- _TASK GOAL_: Reproduce the listing that follows word for word, without its pictures.

- _MATERIAL PROVIDED_:
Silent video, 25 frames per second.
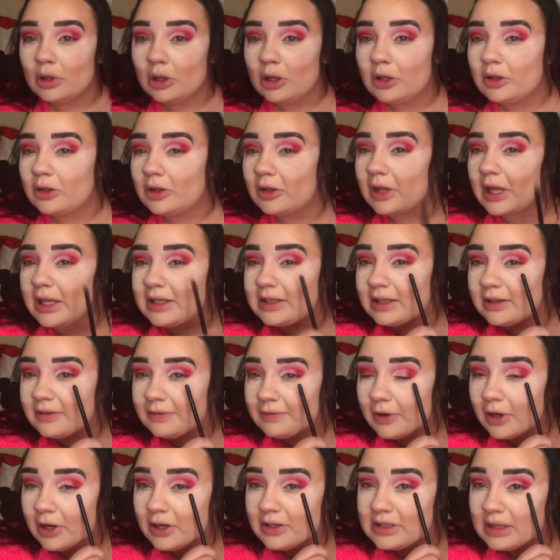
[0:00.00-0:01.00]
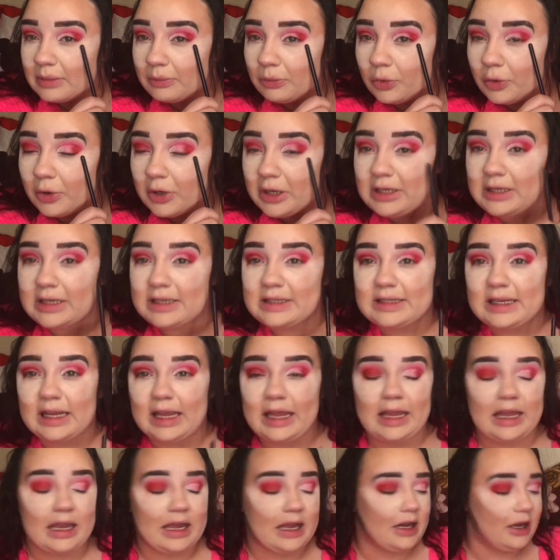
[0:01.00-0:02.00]
So that's as far as I'm going to
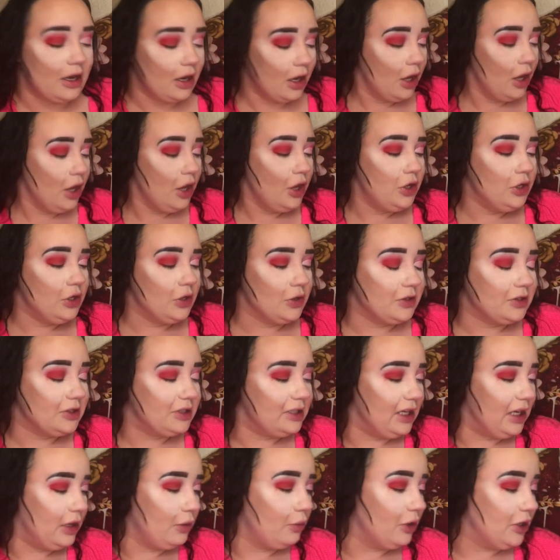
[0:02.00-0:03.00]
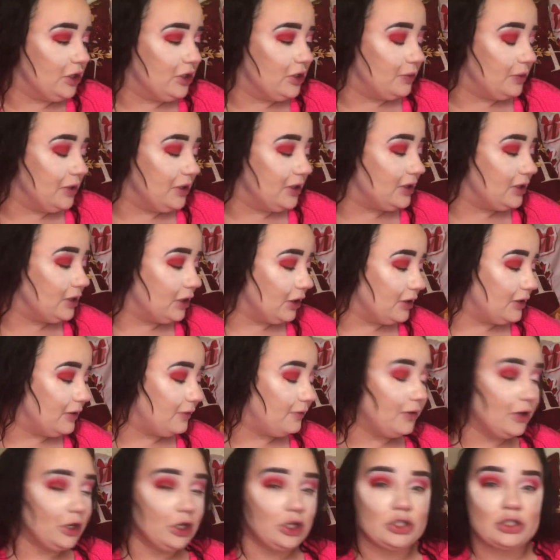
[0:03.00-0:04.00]
take it. You'll see once we start to
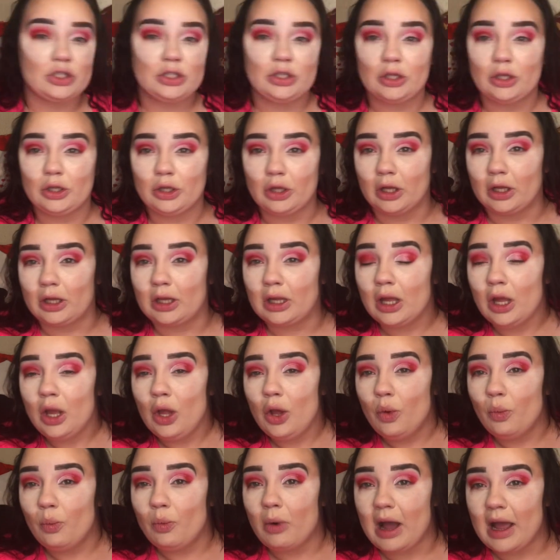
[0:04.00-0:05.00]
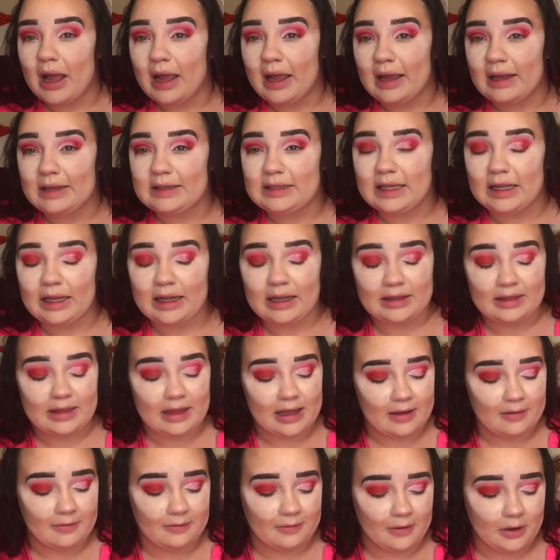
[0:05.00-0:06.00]
finish the look why I take it
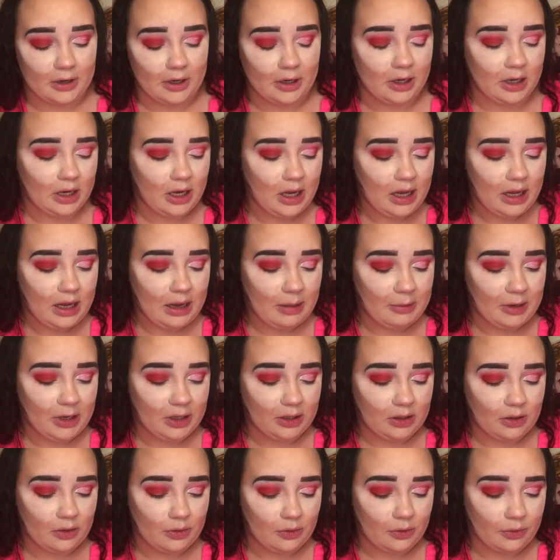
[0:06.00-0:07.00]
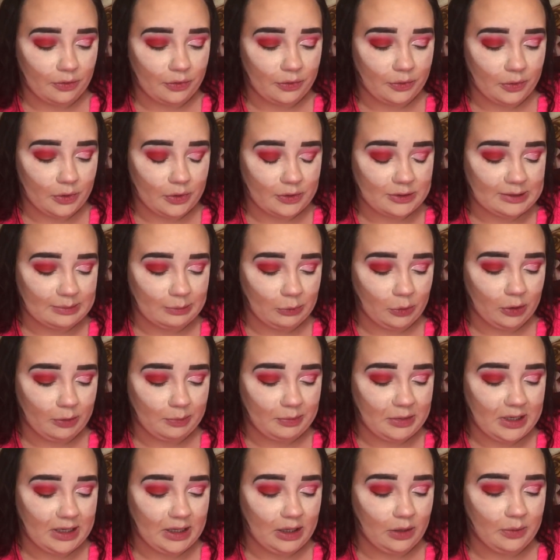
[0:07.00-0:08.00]
that far. I'm going to go throw some more
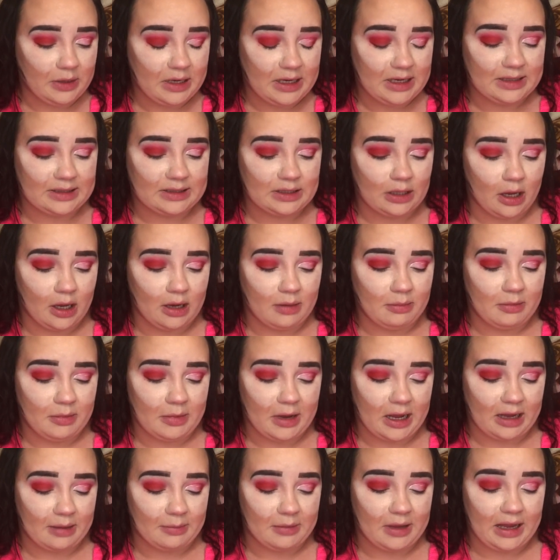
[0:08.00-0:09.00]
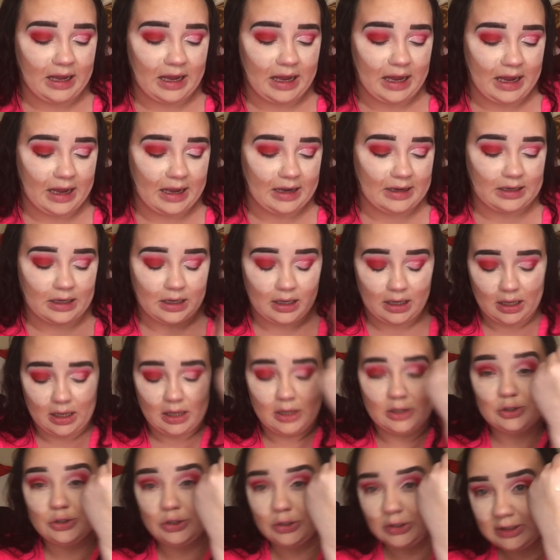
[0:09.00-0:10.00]
P. Louise on the back of my hand.
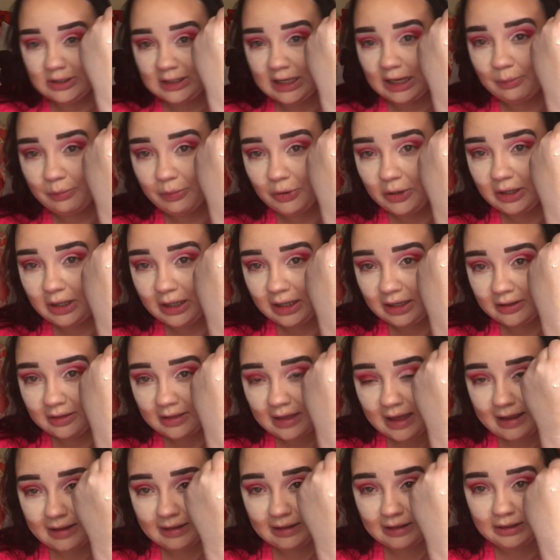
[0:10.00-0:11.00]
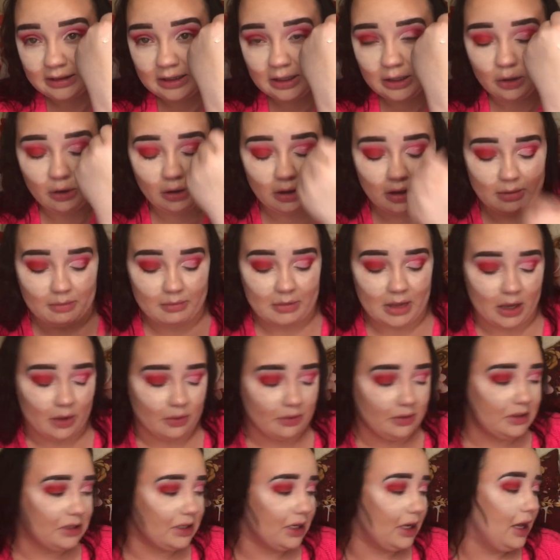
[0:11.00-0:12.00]
As you can see, I put like that little
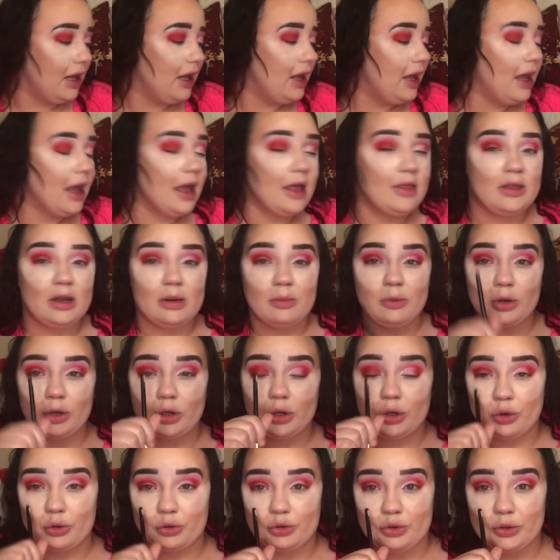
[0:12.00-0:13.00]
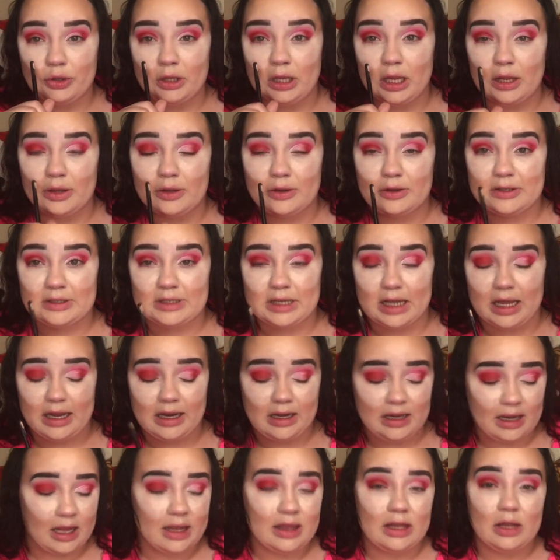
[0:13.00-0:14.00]
amount. And then I'm going to go do the other
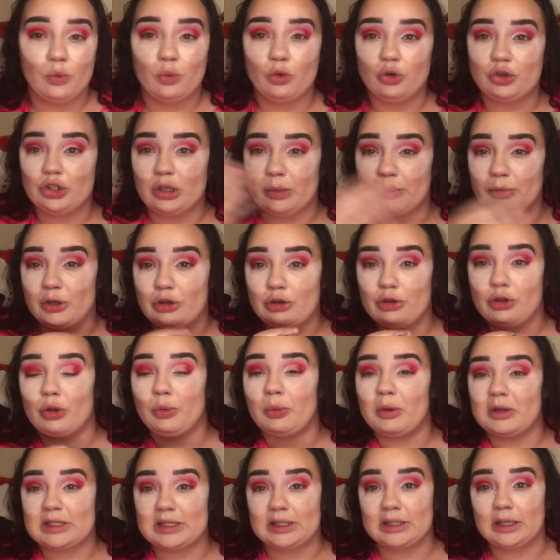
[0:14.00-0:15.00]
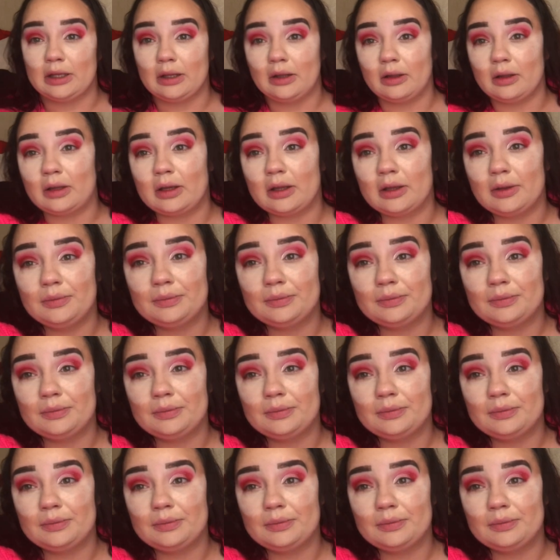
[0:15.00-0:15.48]
side, and then we'll jump into the rest of the look.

- _WRITTEN RESPONSE_:
Silent video, 25 frames per second.
[0:00.00-0:01.00]
[0:01.00-0:02.00]
So that's as far as I'm going to
[0:02.00-0:03.00]
[0:03.00-0:04.00]
take it. You'll see once we start to
[0:04.00-0:05.00]
[0:05.00-0:06.00]
finish the look why I take it
[0:06.00-0:07.00]
[0:07.00-0:08.00]
that far. I'm going to go throw some more
[0:08.00-0:09.00]
[0:09.00-0:10.00]
P. Louise on the back of my hand.
[0:10.00-0:11.00]
[0:11.00-0:12.00]
As you can see, I put like that little
[0:12.00-0:13.00]
[0:13.00-0:14.00]
amount. And then I'm going to go do the other
[0:14.00-0:15.00]
[0:15.00-0:15.48]
side, and then we'll jump into the rest of the look.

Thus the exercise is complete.